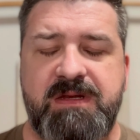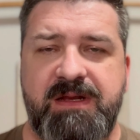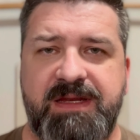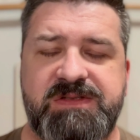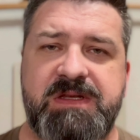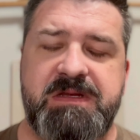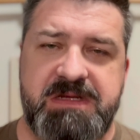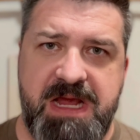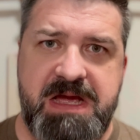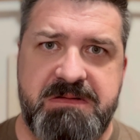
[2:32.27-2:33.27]
And they said,
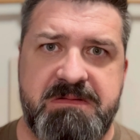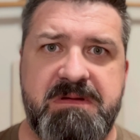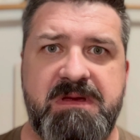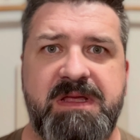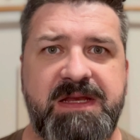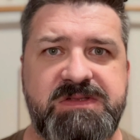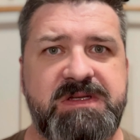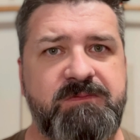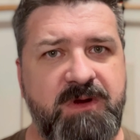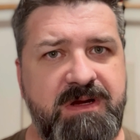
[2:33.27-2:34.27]
yeah. And I
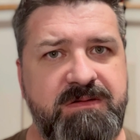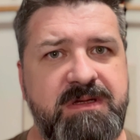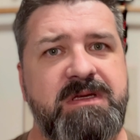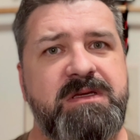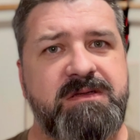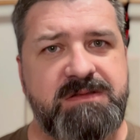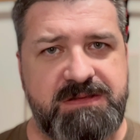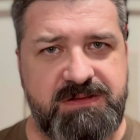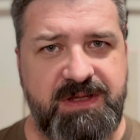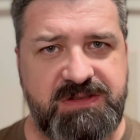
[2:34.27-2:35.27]
said, well,
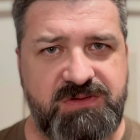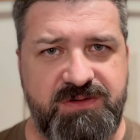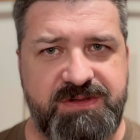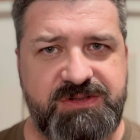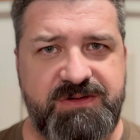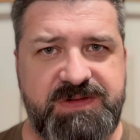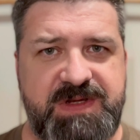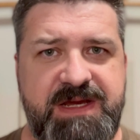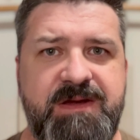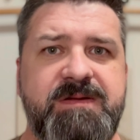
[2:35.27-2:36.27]
do they store in the
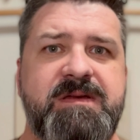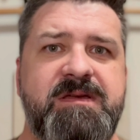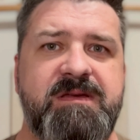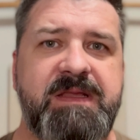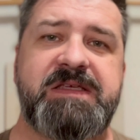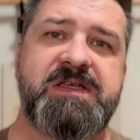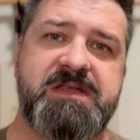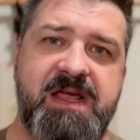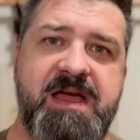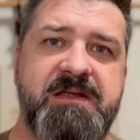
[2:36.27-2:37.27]
shirasaya? And they said,
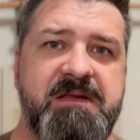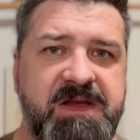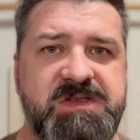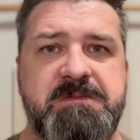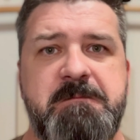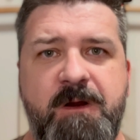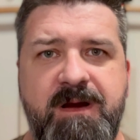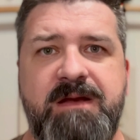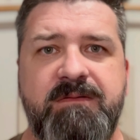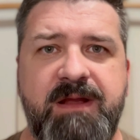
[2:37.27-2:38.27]
yeah. And I said, all
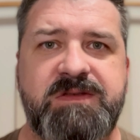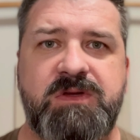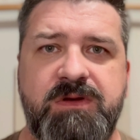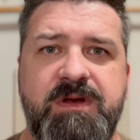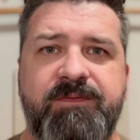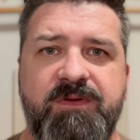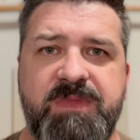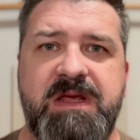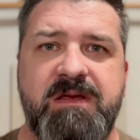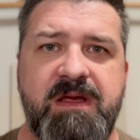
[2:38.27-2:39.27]
right, that's good enough for
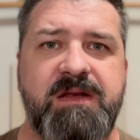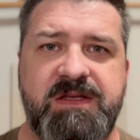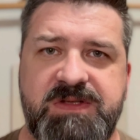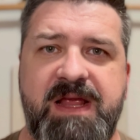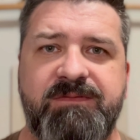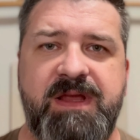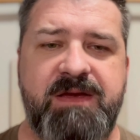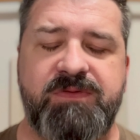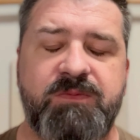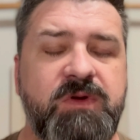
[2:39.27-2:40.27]
me. It doesn't have to
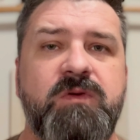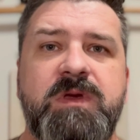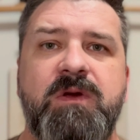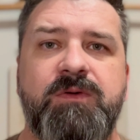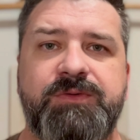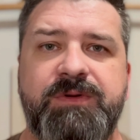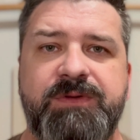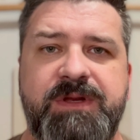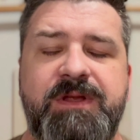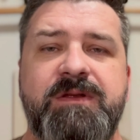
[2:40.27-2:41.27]
have the makugi hole
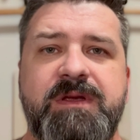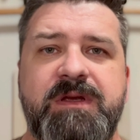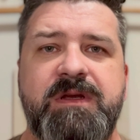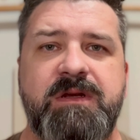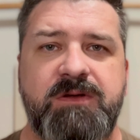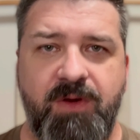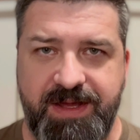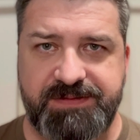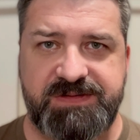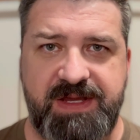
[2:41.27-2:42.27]
drilled in it. Go
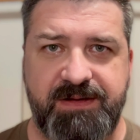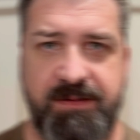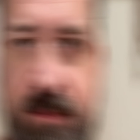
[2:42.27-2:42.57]
ahead and send it.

════════════════

# TASK ITEM:
Restate the data above verbatim, skipping every image.

# FINISHED EXERCISE:
[2:32.27-2:33.27]
And they said,
[2:33.27-2:34.27]
yeah. And I
[2:34.27-2:35.27]
said, well,
[2:35.27-2:36.27]
do they store in the
[2:36.27-2:37.27]
shirasaya? And they said,
[2:37.27-2:38.27]
yeah. And I said, all
[2:38.27-2:39.27]
right, that's good enough for
[2:39.27-2:40.27]
me. It doesn't have to
[2:40.27-2:41.27]
have the makugi hole
[2:41.27-2:42.27]
drilled in it. Go
[2:42.27-2:42.57]
ahead and send it.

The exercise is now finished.